Problem statement. Word for word, copy out the entries below, but not the pictures in them.

────────────────

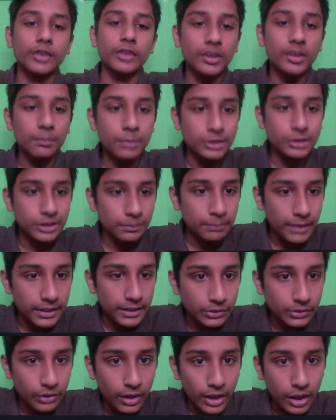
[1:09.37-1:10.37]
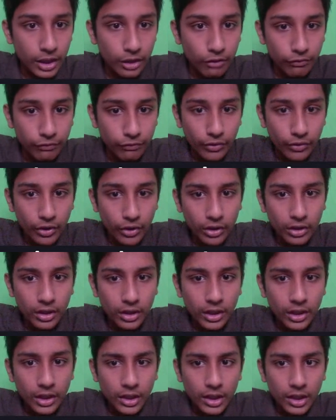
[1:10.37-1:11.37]
the bishop back to a4.
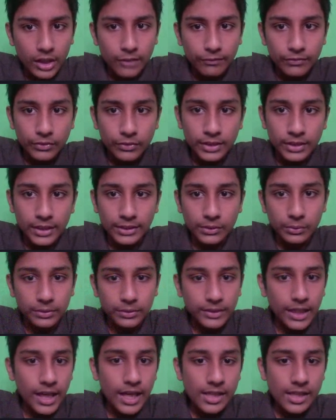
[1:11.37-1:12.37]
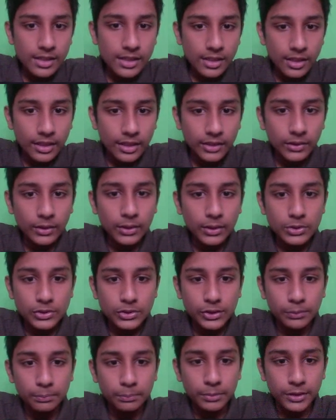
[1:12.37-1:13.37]
If you think you can, you lose
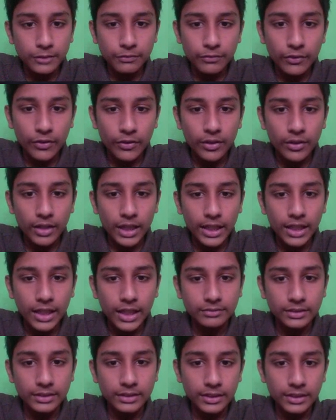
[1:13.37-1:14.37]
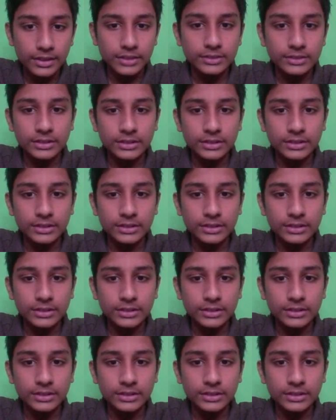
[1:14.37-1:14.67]
to b4, and after this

────────────────

Written answer.
[1:09.37-1:10.37]
[1:10.37-1:11.37]
the bishop back to a4.
[1:11.37-1:12.37]
[1:12.37-1:13.37]
If you think you can, you lose
[1:13.37-1:14.37]
[1:14.37-1:14.67]
to b4, and after this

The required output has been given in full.